On rehearing, appellant, Rushing, attached a copy of a brief filed at the trial court level which indicates that he did raise the issue of estoppel prior to bringing this appeal. This, however, does not change our opinion. While the doctrine of estoppel may be applied against a municipal corporation in certain cases, such application is rare. Alford v. City of Gadsden, 349 So.2d 1132 (Ala. 1977); Marsh v. Birmingham Bd. of Ed., 349 So.2d 34 (Ala. 1977); Board of School Com'rs of Mobile v. Hudgens, 274 Ala. 647, 151 So.2d 247 (1963).
Normally, the question of estoppel is a mixed question of law and fact and summary judgment would not be proper. See Alford, supra. In this case, however, the facts are undisputed, and it is clear, as a matter of law, that the City of Georgiana was not estopped.
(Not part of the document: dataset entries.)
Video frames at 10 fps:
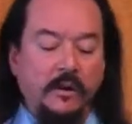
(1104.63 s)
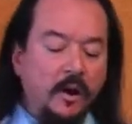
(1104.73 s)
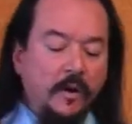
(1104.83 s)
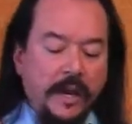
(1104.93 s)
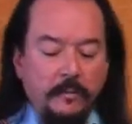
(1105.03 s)

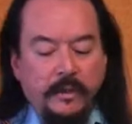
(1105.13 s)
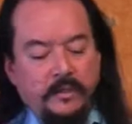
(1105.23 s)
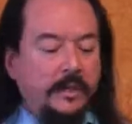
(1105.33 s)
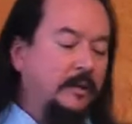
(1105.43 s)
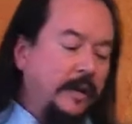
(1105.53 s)
Oh, I hate being
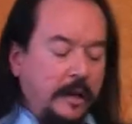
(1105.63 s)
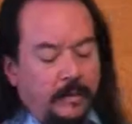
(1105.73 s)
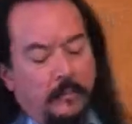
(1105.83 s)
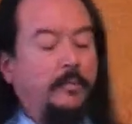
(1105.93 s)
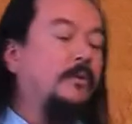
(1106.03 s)
single, I hate
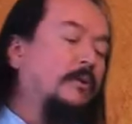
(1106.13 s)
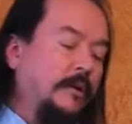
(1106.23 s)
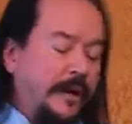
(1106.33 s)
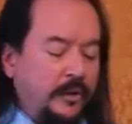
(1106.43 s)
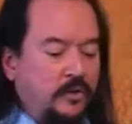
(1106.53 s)
being poor,
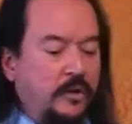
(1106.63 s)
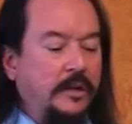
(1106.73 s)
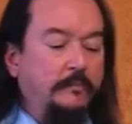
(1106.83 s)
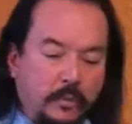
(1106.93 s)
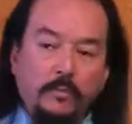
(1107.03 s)
I hate
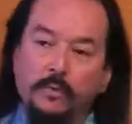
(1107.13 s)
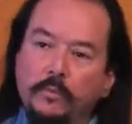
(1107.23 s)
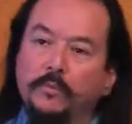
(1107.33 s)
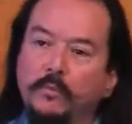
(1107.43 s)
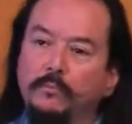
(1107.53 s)
struggling, boom,
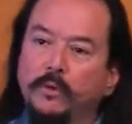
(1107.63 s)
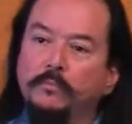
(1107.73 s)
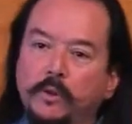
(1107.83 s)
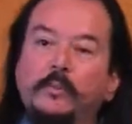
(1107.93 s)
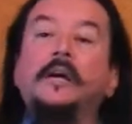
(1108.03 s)
boom, boom, boom,
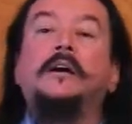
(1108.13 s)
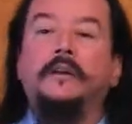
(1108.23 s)
boom.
The City of Georgiana had no authority to make any payments to Rushing, because an ordinance authorizing such payments had never been passed. The doctrine of estoppel may not authorize a city to do that which it has no authority to do. Alford, supra; Hudgens, supra. Consequently, the City is not estopped from denying any liability to pay past or future disability payments to Rushing based on the fact that an invalid motion was passed and improper payments were made to Mr. Rushing pursuant to that motion. The payments made to Mr. Rushing were a gratuity, and Mr. Rushing suffered no legal detriment by accepting and relying on such payments.
OPINION EXTENDED AND APPLICATION FOR REHEARING OVERRULED.
TORBERT, C.J., and BLOODWORTH, FAULKNER and ALMON, JJ., concur.